COTA partners with Magnusmode to provide better accessibility to all riders

Dec. 6, 2023
COTA's new MagnusCard app uses audio and visual tutorials to help neurodiverse and neurotypical riders plan trips, pay fares, board buses and learn the COTA system from the inside out.

The Central Ohio Transit Authority (COTA) has launched a new initiative to make traveling on COTA easier and more accessible for autistic and neurodiverse customers. COTA has partnered with Magnusmode to deliver a digital app providing tips and lessons to help COTA customers plan trips, pay fares, board buses, ride and transfer. The five unique COTA digital decks are free to download in the MagnusCards digital life skills app.

“We are excited to introduce this digital tool to make COTA more accessible for anyone who needs to get to jobs, school, healthcare, food or entertainment across central Ohio,” said Sophia Mohr, COTA’s chief innovation and technology officer. “MagnusCards is a new step toward bringing transit to our neurodiverse customers but also an ideal way to enable new customers to use COTA’s service, regardless of their abilities.”

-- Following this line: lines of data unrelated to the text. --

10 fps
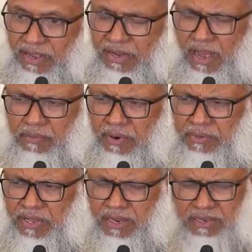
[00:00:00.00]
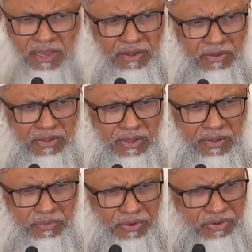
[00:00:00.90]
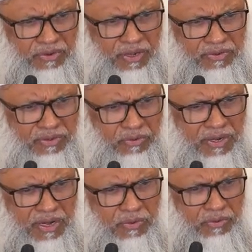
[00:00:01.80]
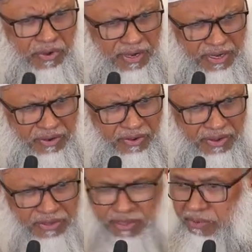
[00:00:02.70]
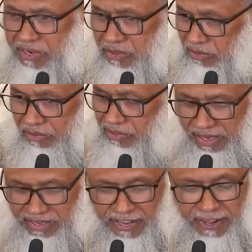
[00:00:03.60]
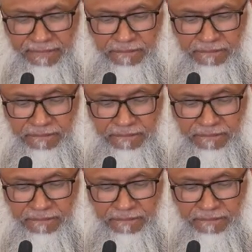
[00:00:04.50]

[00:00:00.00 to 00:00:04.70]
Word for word: এটা আমার মধ্যে একটা প্রশ্ন থাকতো যে উনি এরকম করেন কিন্তু আমি কিছু তো জানি না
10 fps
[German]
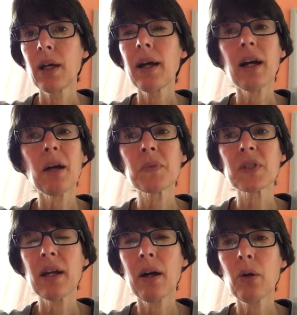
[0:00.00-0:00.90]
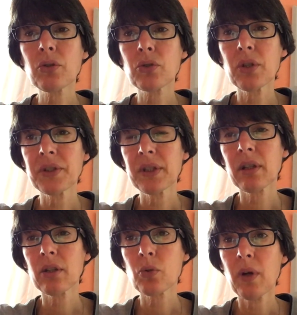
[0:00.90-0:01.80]
Haben Sie auch solche
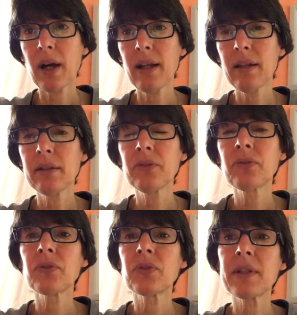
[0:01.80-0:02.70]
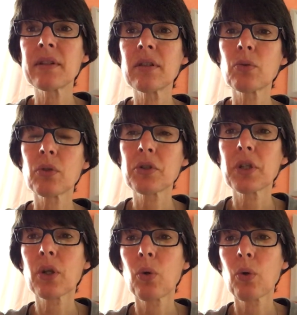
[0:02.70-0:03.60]
Rituale, die Sie durch
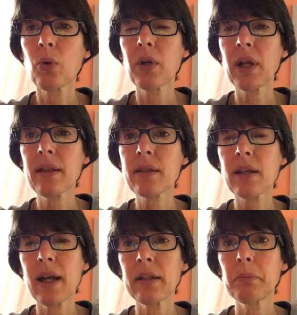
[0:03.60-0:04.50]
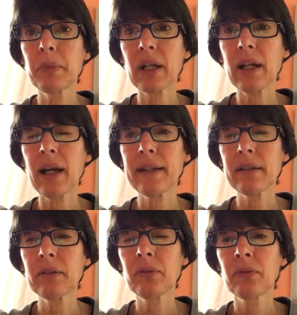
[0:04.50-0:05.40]
die Corona-Zeit
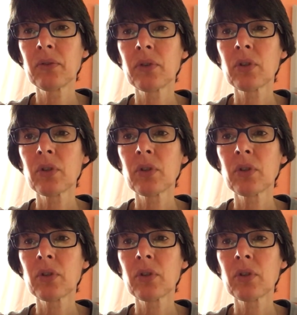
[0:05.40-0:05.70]
begleiten?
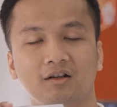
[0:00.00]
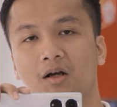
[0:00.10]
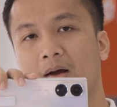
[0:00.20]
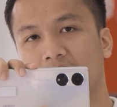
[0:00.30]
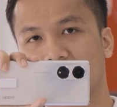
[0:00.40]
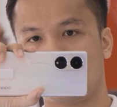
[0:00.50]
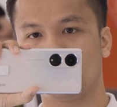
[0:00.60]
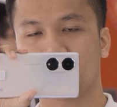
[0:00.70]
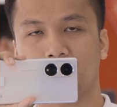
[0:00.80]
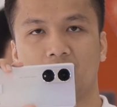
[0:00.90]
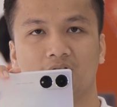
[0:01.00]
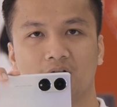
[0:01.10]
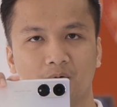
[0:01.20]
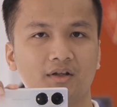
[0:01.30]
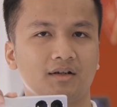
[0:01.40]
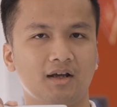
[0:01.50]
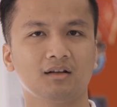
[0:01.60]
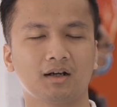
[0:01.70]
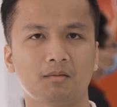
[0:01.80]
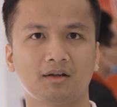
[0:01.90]
Nếu các bạn cầm đi chụp hình thì mình chắc chắn
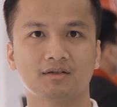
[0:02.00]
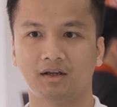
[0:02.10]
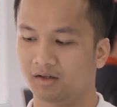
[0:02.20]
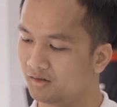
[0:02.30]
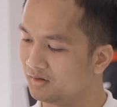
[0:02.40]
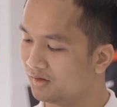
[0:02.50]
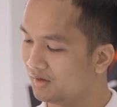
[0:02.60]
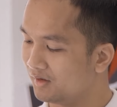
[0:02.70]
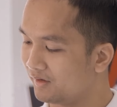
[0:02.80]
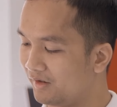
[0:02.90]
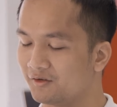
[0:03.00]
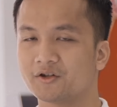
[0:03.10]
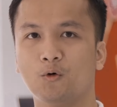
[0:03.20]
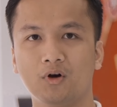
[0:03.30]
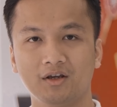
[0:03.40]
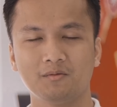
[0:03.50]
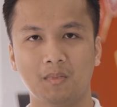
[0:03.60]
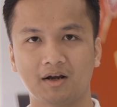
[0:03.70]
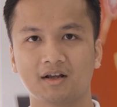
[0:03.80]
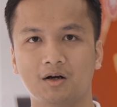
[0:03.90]
là các bạn sẽ sẽ được chú ý
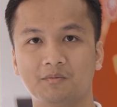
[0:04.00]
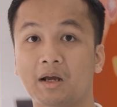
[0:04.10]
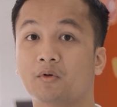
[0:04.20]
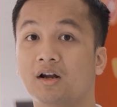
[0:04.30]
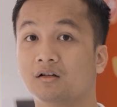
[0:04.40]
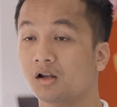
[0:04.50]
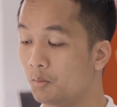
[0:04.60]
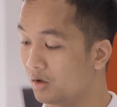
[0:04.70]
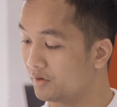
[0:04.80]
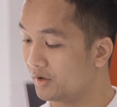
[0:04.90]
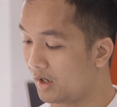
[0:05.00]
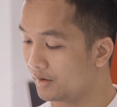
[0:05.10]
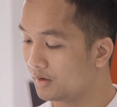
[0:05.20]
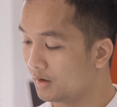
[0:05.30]
bởi cái cụm camera rất là bự như thế này.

The MagnusCards app uses visual cues, step-by-step instructions and optional audio in either English or Spanish to guide users through the transit process.

“Accessible transit opens the world up to the autistic and neurodiverse community, offering the freedom of greater independence through travel and we’re proud to work with COTA to provide these MagnusCards decks in this community,” said Magnusmode Founder, President and CEO Nadia Hamilton. “COTA is among the first transit agencies in the United States to introduce MagnusCards to its ridership and serves as a leader in making Columbus an inclusive place to live and a model city for how communities, companies and services can improve access to services.”

Magnusmode and COTA worked closely with Bridgeway Academy, a Columbus, Ohio,-based private school for children and young adults with autism and other developmental disabilities, to test and use the decks so the students could receive real-world experience boarding and using COTA buses. Feedback from students and teachers at Bridgeway was also utilized to fine-tune the COTA decks.

“We are happy to help COTA develop these decks that assist people like our students,” said Abigail David, co-founder and co-CEO of Bridgeway – Academy & Therapy Center. “We believe this will bring dignity through mobility access to many of our students and others in the community, as they will be able to travel more independently throughout the region with COTA.”

While designed for members of the neurodiverse community, COTA says MagnusCards can also be used by neurotypical customers who are learning COTA’s system and would like a visual and audio tutorial.